In the previous overview, which focused on the Federal Reserve rates and Fed Chair Jerome Powell's speech, I came to the conclusion that the market made an irrational decision to reduce demand for the U.S. currency on Wednesday. I also mentioned that the situation on Thursday was somewhat different due to the European Central Bank meeting and ECB President Christine Lagarde's speech. Now let's try to understand whether the market had any good reason to increase demand for the euro on Thursday and, more interestingly, for the pound.
All three interest rates remained unchanged. This didn't come as a surprise, as members of the Governing Council have repeatedly mentioned that they are ready to consider rate cuts no earlier than the summer. Lagarde said on Thursday that inflation in the eurozone has dropped rapidly from its peak, but it does not guarantee that consumer prices will maintain its downward trajectory. Lagarde says "we will know a lot more in June".
At first glance, the question is: if Lagarde did not talk about strong inflation or mention that it might take more time to tame it, then why did the demand for the euro increase? After all, Lagarde's rhetoric did not change. Lagarde also reiterated that the central bank will keep its policy stance unchanged, gradually moving towards monetary easing and then normalization. According to Lagarde, the central bank still needs more evidence that inflation is decreasing to 2% before it considers rate cuts. This topic (monetary easing) was not on the agenda for the current meeting.
A second question arises: if everything is going according to plan, and the ECB will start to consider rate cuts in early summer, then why did demand for the euro rise? After all, the ECB's sentiment has not changed! In my opinion, the market is currently bullish, and that explains everything. Market participants are not ready to sell, so any rhetoric from Powell and Lagarde cannot exert significant pressure on both instruments. In my opinion, this is not critical for EUR/USD, but it is always unpleasant to expect a drop and see an increase instead. If the instrument manages to rise due to strong U.S. data on Friday, it is unlikely for anyone to say that it was entirely predictable. On the other hand, weak or mixed data practically guarantees that the demand for the U.S. dollar will fall.

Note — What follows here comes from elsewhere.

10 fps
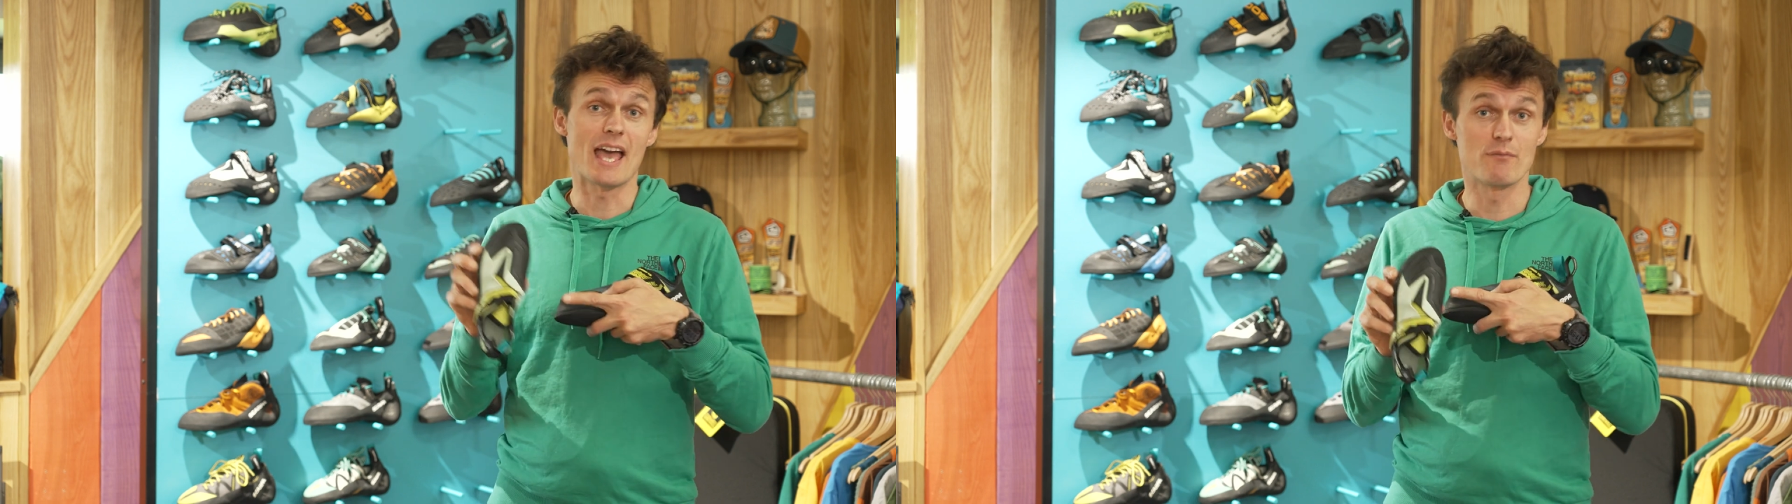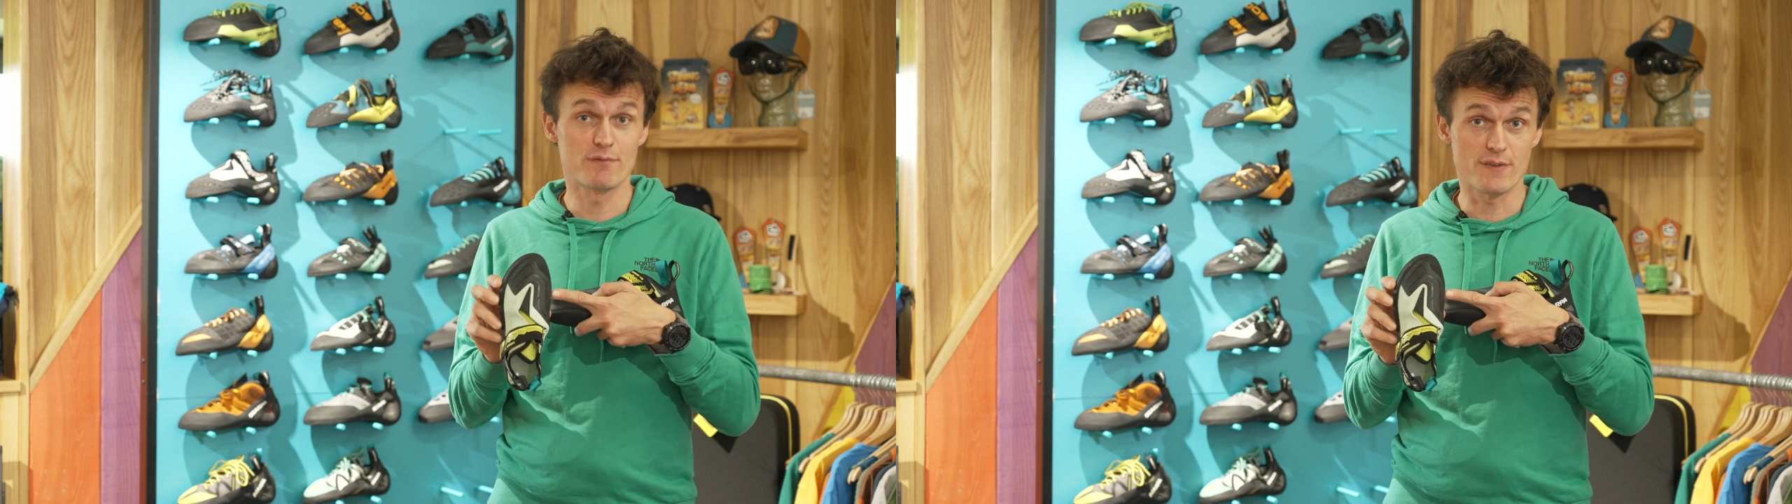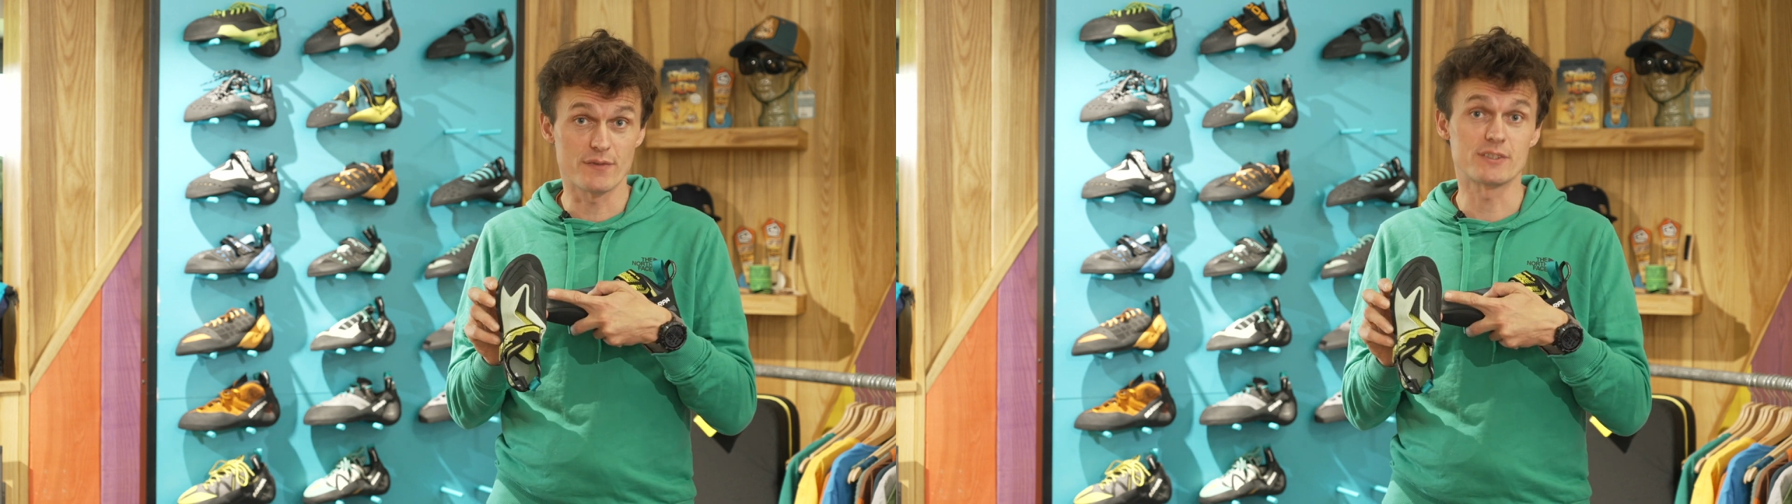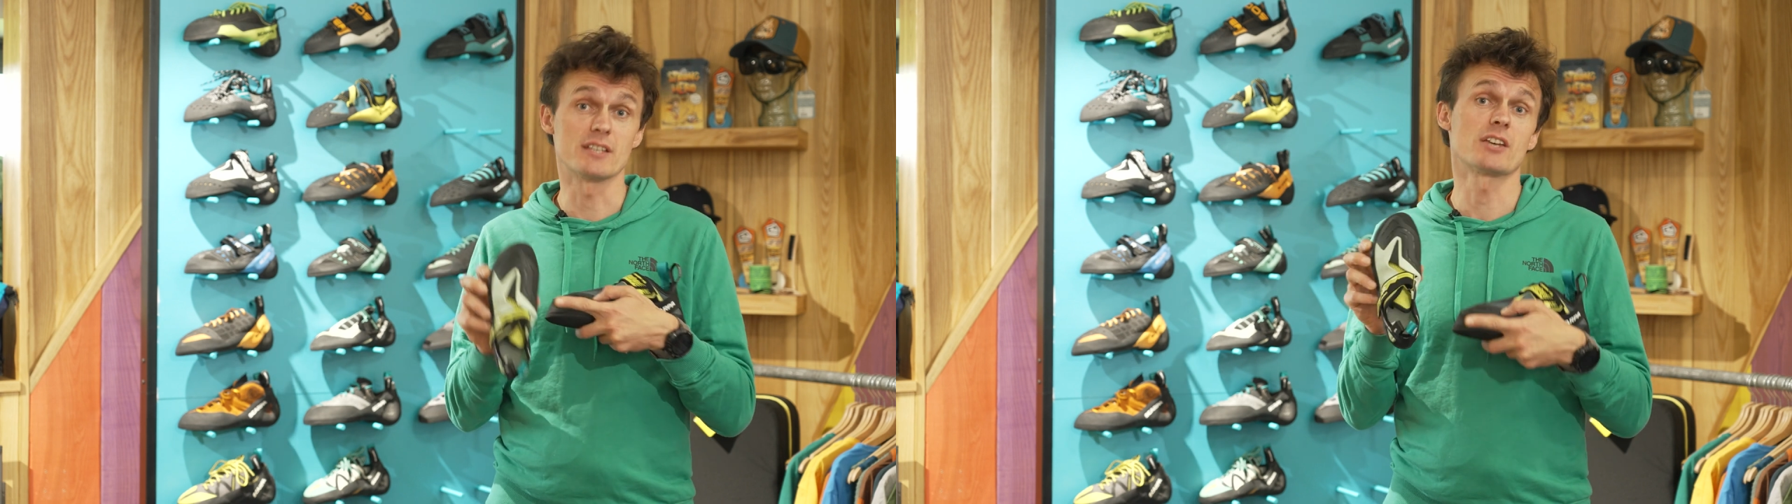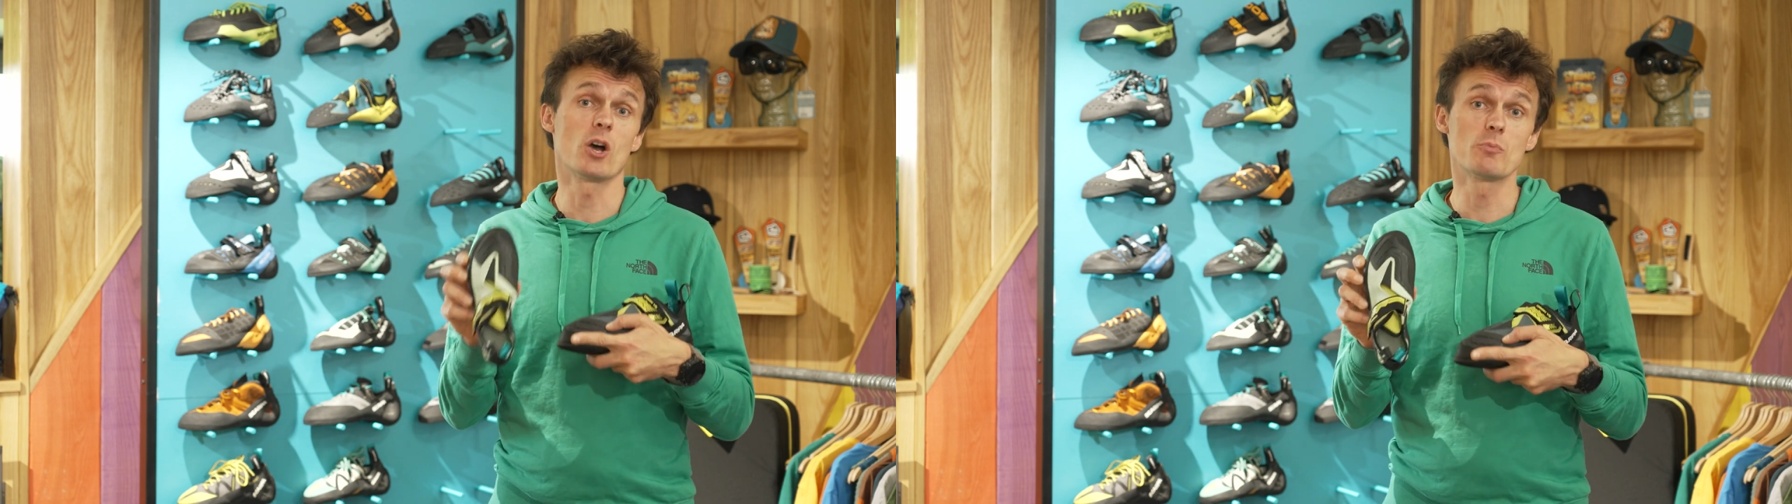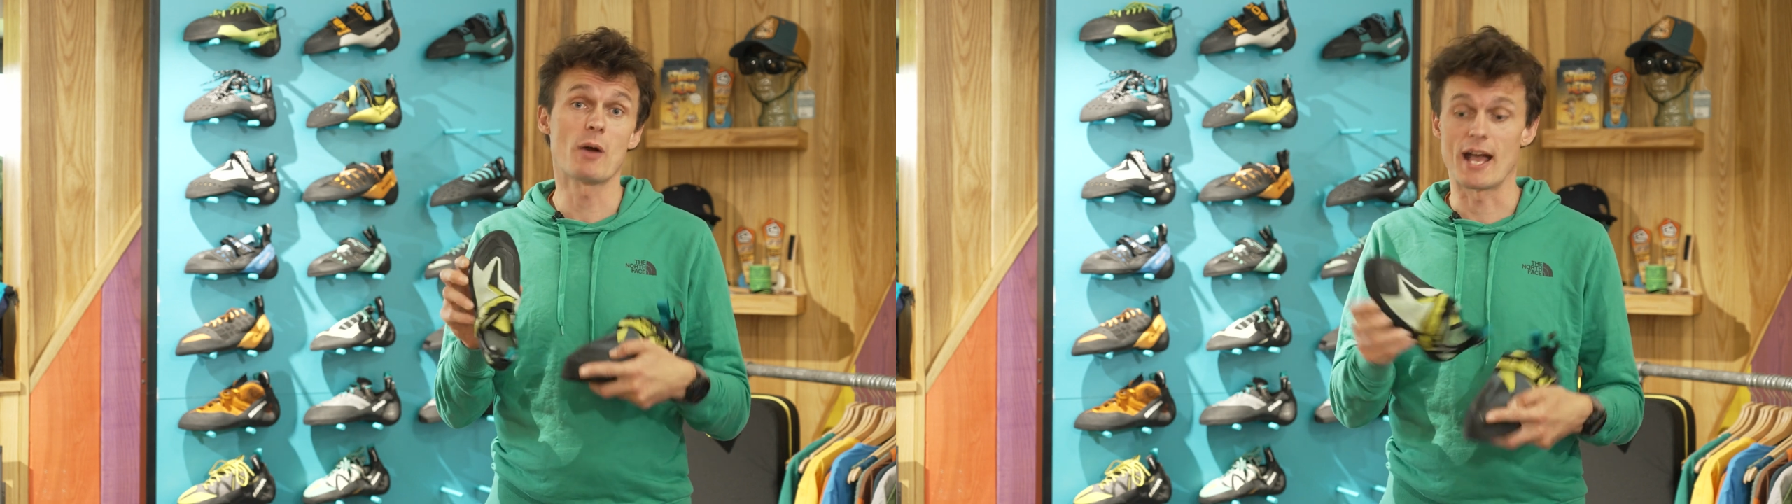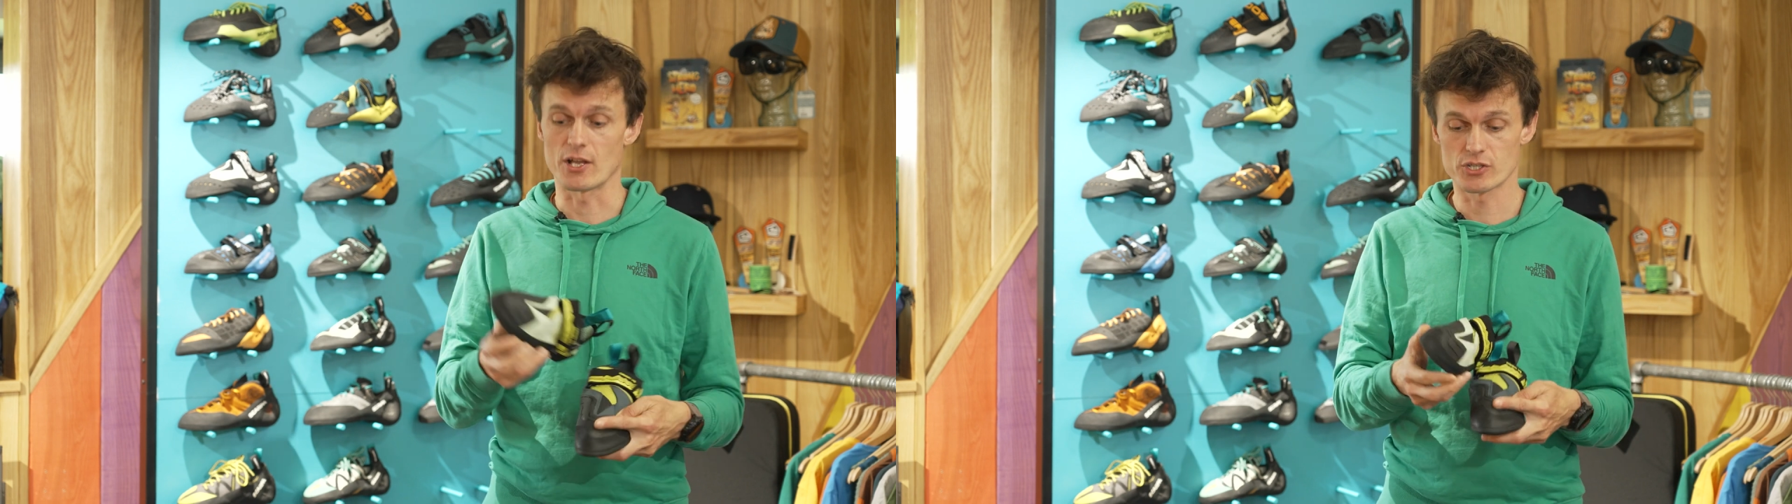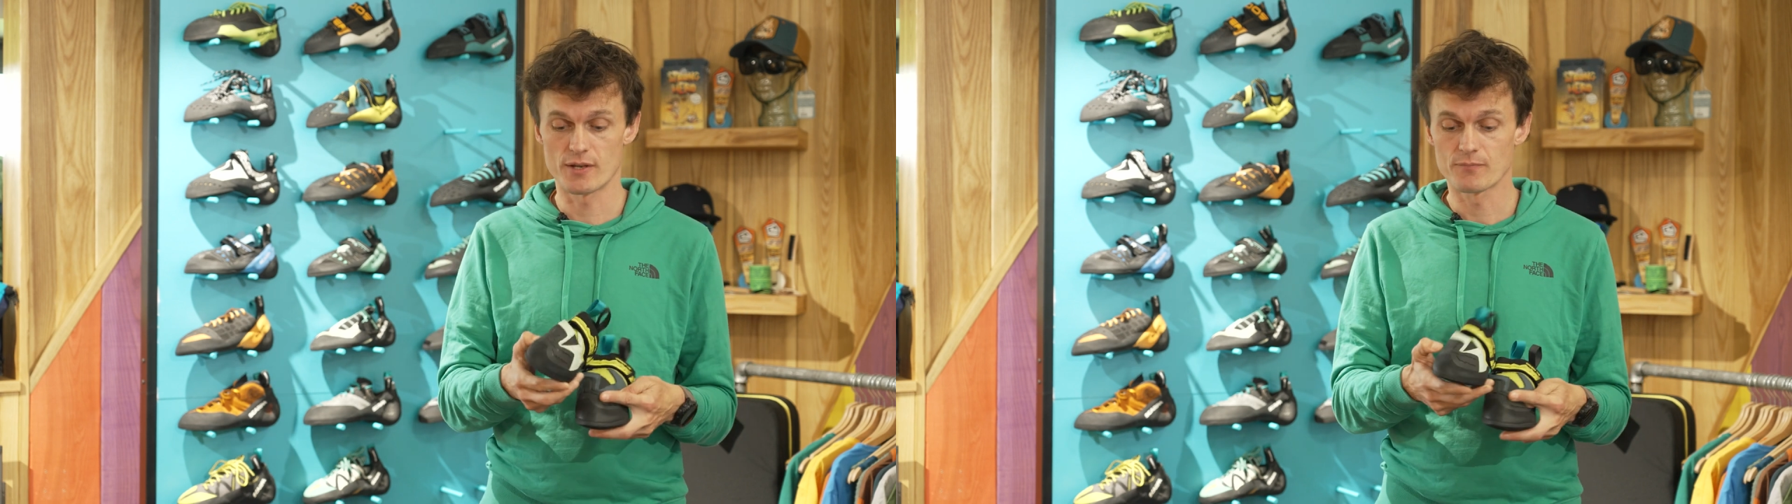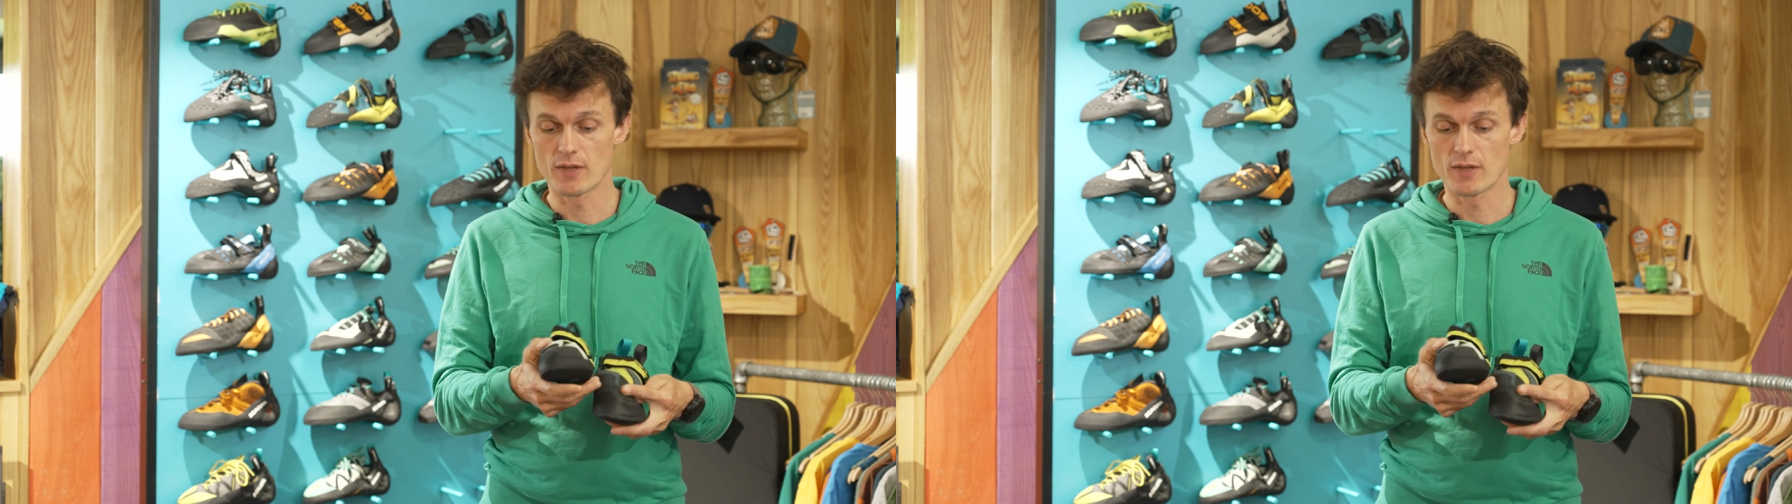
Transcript: M50 toe patch,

Wave analysis for EUR/USD:
Based on the conducted analysis of EUR/USD, I conclude that a bearish wave set is being formed. Wave 2 or b is complete, so in the near future, I expect an impulsive downward wave 3 or c to form with a significant decline in the instrument. An internal corrective wave is currently being formed, which may end this week. I am considering short positions with targets around the level of 1.0462, which corresponds to 127.2% according to Fibonacci.
Wave analysis for GBP/USD:
The wave pattern of the GBP/USD instrument suggests a decline. I am considering selling the instrument with targets below the 1.2039 level, because I believe that wave 3 or c will gain momentum sooner or later. A successful attempt to break through the 1.2627 level generated a sell signal, but at the moment, I can also identify a new sideways range with the lower boundary at 1.2500. In my opinion, this level currently acts as a limit for the pound's decline. The pair has already overcome the descending channel, so the pound may continue to rise for some time, which is another internal wave in the channel.
Key principles of my analysis:
Wave structures should be simple and understandable. Complex structures are difficult to work with, and they often bring changes.
If you are not confident about the market's movement, it would be better not to enter it.
We cannot guarantee the direction of movement. Don't forget about Stop Loss orders.
Wave analysis can be combined with other types of analysis and trading strategies.